Por lo tanto, hipertiroidismo y diabetes, aunque perteneciendo al mismo campo semántico de la “Endocrinología” y de la poesía (tal como Apolo es médico y poeta) serían --según el locutor-- paralelamente muy distintos. Por contraste, a pesar de ser ambos “dolientes” o “enfermos”, en lo fundamental los unos serían lascivos y furiosos; mientras, ergo, los otros castos y tranquilos. Los unos sociales o comunitarios, mientras los otros “huraños por temperamento y vocación”. Y, no sólo esto, los primeros --frente a los segundos-- carentes de “prendas interiores”; es decir, de valores estables o principios últimos. Incluso aquello de “doliente” (¿exhibicionista, trastornado, patético?) resulta muy significativo en relación al justificante rótulo de “enfermo” (en última instancia, calmo o resignado, ante el destino o providencia). En fin, llevado todo esto al campo del estilo, acaso comprendemos mejor ahora la conocida antipatía del diabético Antonio Cisneros por la tirotoxicosis de César Vallejo. Así como su gesto radicalmente conservador, ya no sólo ante el lenguaje, sino ante el mundo y la historia de este mismo mundo. Católico reconvertido (El libro de Dios y de los húngaros), diríamos más bien reacomodado --luego de los desplantes izquierdistas de algunos de sus primeros libros-- a un horizonte individualista y burgués. Cisneros es el más nerudiano, y no sólo por narcisismo y megalomanía, entre los poetas peruanos. También, ya que la poesía le nace, el menos identificado entre nosotros con una labor de rigor o de compromiso con la educación, la traducción o el estudio… todo debe suceder pues, y necesariamente, como por arte de magia. Es más, diríamos que en tanto poeta diabético, Cisneros asume aquí las preocupaciones propias de un Platón frente a su República; expurga o expulsa todo aquello que no encaje en un ideal decurso tranquilo entre buenas gentes, en una anhelada racionalidad y simetría social… y estética.
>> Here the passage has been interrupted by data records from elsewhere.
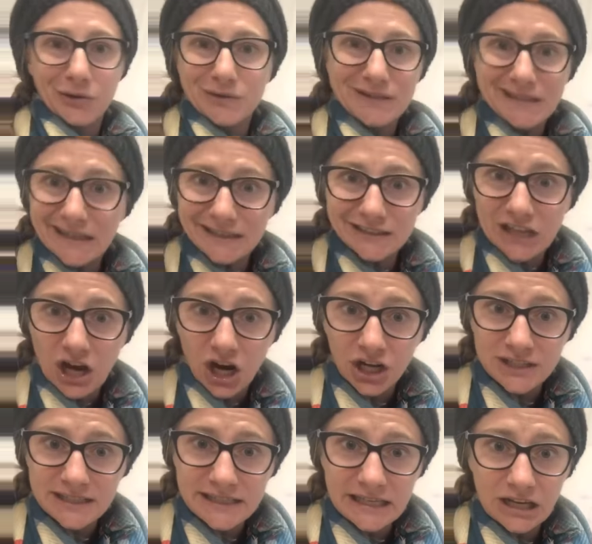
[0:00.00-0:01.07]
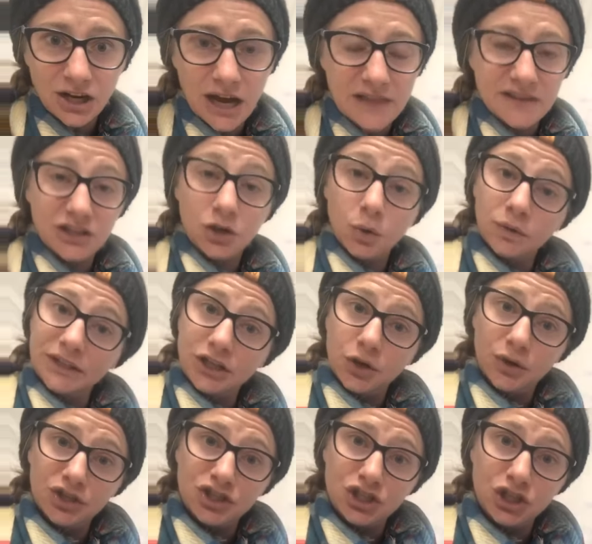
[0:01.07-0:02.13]
6 cards in here and then you only go
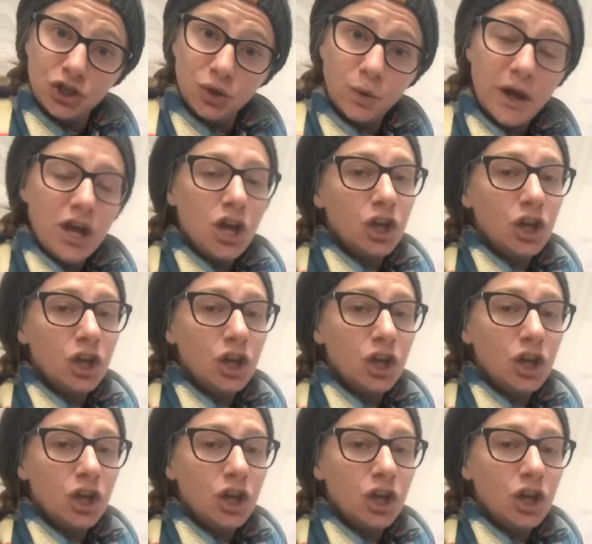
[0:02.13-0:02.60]
to 2,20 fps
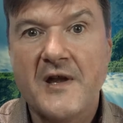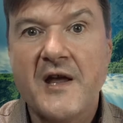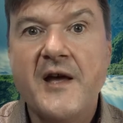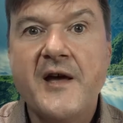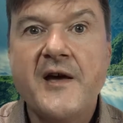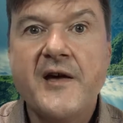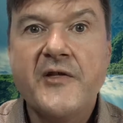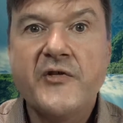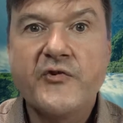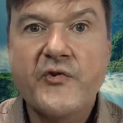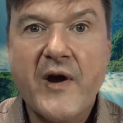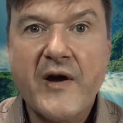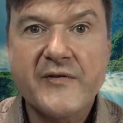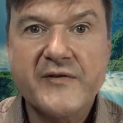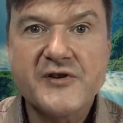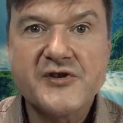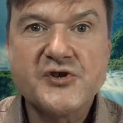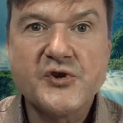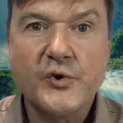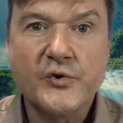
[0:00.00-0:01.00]
Throughout
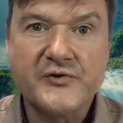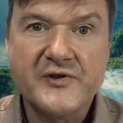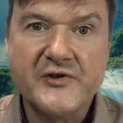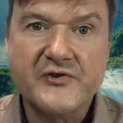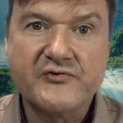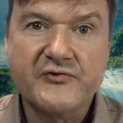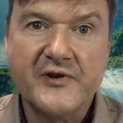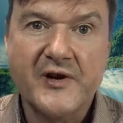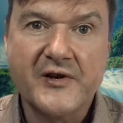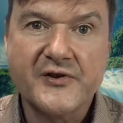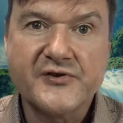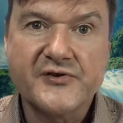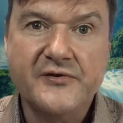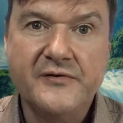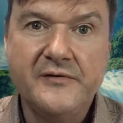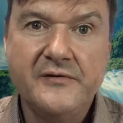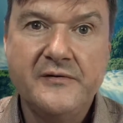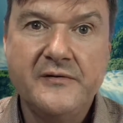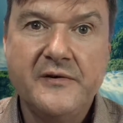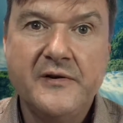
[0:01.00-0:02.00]
this short
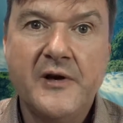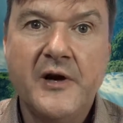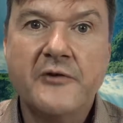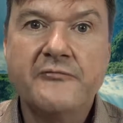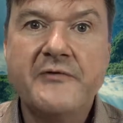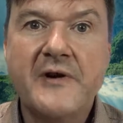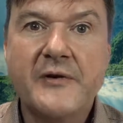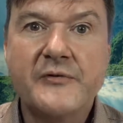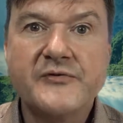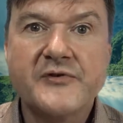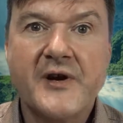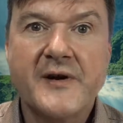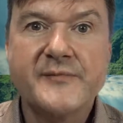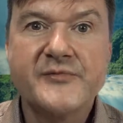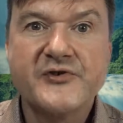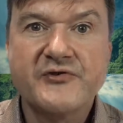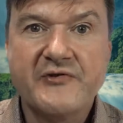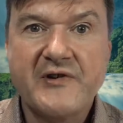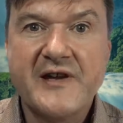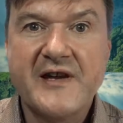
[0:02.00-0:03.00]
introduction, a real-time
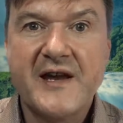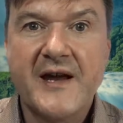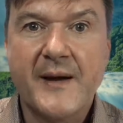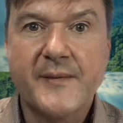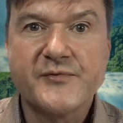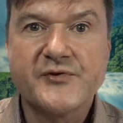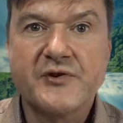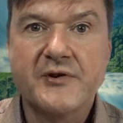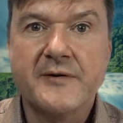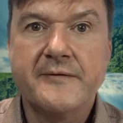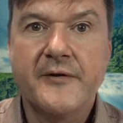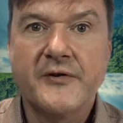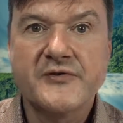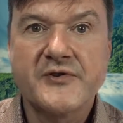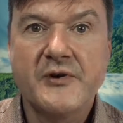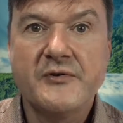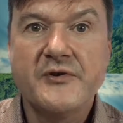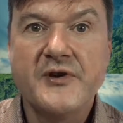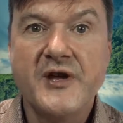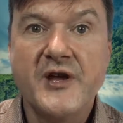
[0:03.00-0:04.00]
screen capture of
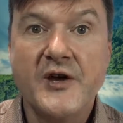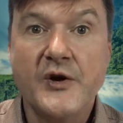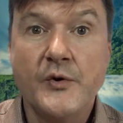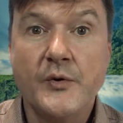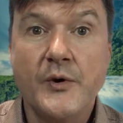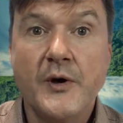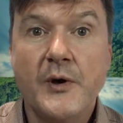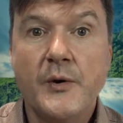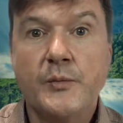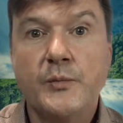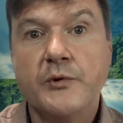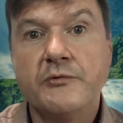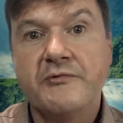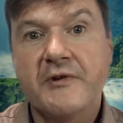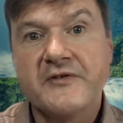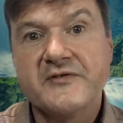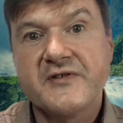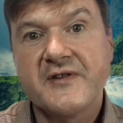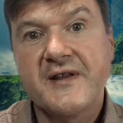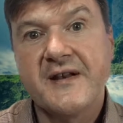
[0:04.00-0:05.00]
Otto Q will
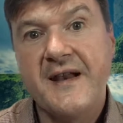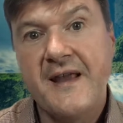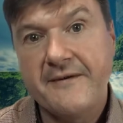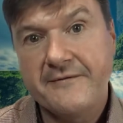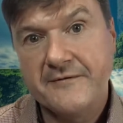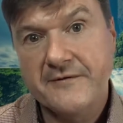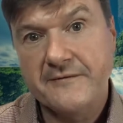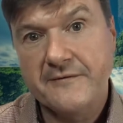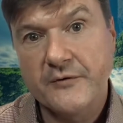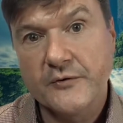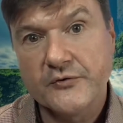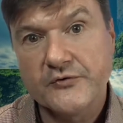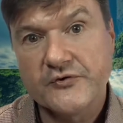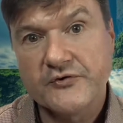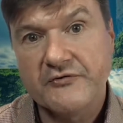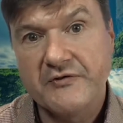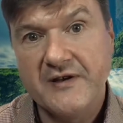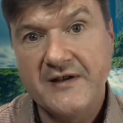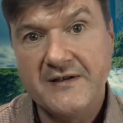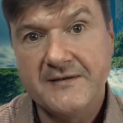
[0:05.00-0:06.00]
run to the left of your
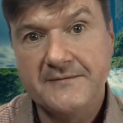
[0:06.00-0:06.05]
screen.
Contemporáneo de Luis Hernández Camarero y Javier Heraud, sin duda mucho más talentosos que él y definitivamente hipertiródicos por excesivos (en su autismo lúdico, Lucho; en su fervor revolucionario, Javier), la obra de Antonio Cisneros va quedando como el testimonio vital de un poeta oportunista (a la larga quizá por esto mismo característicamente peruano y latinoamericano). Sapiente y, más bien, de cuyos libros en realidad jamás dejó de rodearse y ojear. Celebramos también en él siempre su ironía; acaso sólo superada en la poesía reciente del Perú por José Watanabe, cuando éste habla enganchado a la sabiduría y decir de su natal Laredo. ¿Qué pasará con Antonio Cisneros en el inmediato futuro? Pues no dudamos que seguirá editándosele, al poeta, y al ciudadano otorgándosele mayores reconocimientos y jugosos premios. No en vano los Cisneros parecerían no solamente constituir, sino ser casi sinónimo o haber cimentado la mismísima institución literaria peruana (Luis Fernán, Luis Benjamín, Luis Jaime… Renato); tanto, y no menos solidarias entre sí, como el diario El Comercio y, de modo merecido y característico también, la propia Pontificia Universidad Católica del Perú. Hasta que, y acaso sin previo aviso, la tiroides lo consienta.